◆ WHAT YOU HAVE TO DO: Give back only the lines in the records below from the one with "[00:00:03.00 to 00:00:04.00]" to the one with "Lip reading: Isaac", both inclusive, word for word.

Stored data
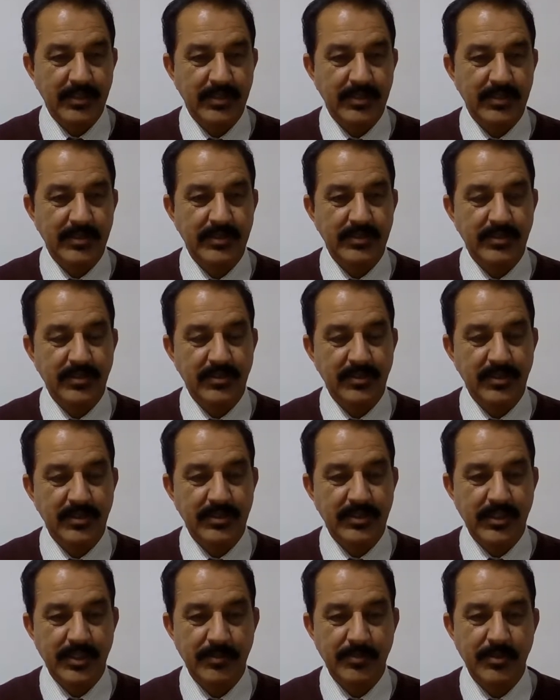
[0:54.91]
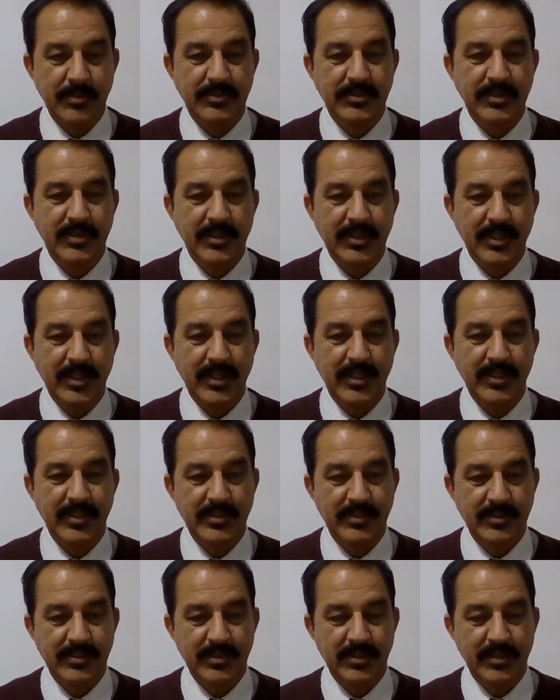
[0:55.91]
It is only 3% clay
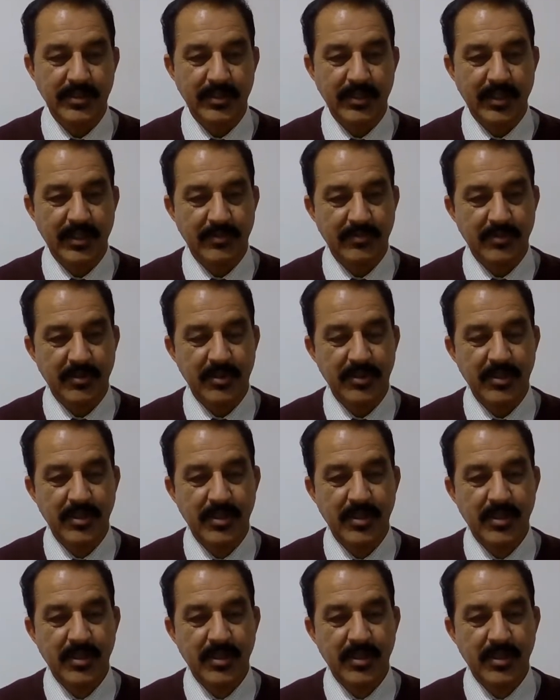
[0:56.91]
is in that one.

==

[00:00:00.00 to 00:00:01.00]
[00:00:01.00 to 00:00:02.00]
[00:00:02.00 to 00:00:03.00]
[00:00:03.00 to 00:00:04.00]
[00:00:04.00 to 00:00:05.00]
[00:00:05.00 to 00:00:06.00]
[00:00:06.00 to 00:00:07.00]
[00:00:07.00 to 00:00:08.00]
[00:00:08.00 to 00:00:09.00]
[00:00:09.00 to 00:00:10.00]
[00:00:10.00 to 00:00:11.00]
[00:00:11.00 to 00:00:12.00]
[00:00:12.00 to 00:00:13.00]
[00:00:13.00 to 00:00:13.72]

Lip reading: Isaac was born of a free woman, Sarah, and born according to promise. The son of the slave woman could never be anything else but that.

...

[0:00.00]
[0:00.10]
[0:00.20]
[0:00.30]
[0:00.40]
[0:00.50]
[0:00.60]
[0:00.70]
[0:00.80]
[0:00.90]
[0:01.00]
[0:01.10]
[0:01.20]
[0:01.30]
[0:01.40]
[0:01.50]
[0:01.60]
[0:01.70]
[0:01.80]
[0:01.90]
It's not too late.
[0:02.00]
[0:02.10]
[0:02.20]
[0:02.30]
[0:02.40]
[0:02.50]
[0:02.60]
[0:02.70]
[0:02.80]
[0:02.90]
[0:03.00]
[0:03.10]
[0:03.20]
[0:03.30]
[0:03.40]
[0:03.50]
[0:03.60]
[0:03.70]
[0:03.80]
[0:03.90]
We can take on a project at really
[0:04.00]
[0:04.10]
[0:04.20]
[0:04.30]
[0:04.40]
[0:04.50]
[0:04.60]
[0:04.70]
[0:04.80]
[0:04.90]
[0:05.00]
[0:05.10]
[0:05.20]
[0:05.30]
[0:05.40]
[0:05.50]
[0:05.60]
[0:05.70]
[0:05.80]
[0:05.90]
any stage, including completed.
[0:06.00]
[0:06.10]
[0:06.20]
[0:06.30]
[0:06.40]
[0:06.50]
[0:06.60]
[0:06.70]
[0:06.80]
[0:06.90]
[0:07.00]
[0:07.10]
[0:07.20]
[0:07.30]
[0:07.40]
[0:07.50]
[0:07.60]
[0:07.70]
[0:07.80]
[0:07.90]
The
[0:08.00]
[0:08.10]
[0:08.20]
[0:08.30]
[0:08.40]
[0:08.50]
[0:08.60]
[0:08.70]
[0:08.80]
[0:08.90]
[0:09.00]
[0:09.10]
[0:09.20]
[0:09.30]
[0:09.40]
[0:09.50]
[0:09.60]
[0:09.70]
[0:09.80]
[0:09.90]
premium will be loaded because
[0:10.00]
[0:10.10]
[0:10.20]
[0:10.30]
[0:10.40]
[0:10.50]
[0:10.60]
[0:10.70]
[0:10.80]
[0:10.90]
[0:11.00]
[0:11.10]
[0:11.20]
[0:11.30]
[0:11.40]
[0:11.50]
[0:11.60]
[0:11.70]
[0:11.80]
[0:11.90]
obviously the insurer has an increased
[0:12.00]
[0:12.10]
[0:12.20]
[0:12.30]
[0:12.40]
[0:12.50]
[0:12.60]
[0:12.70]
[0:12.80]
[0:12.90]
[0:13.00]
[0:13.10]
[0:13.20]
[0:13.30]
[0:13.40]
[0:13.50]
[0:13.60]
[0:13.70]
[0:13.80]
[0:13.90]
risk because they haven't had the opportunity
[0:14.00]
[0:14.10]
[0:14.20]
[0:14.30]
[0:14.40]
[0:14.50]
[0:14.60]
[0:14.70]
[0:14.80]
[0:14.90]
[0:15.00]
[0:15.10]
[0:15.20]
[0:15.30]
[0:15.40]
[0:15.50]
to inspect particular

◆ ANSWER TO THIS TASK:
[00:00:03.00 to 00:00:04.00]
[00:00:04.00 to 00:00:05.00]
[00:00:05.00 to 00:00:06.00]
[00:00:06.00 to 00:00:07.00]
[00:00:07.00 to 00:00:08.00]
[00:00:08.00 to 00:00:09.00]
[00:00:09.00 to 00:00:10.00]
[00:00:10.00 to 00:00:11.00]
[00:00:11.00 to 00:00:12.00]
[00:00:12.00 to 00:00:13.00]
[00:00:13.00 to 00:00:13.72]

Lip reading: Isaac was born of a free woman, Sarah, and born according to promise. The son of the slave woman could never be anything else but that.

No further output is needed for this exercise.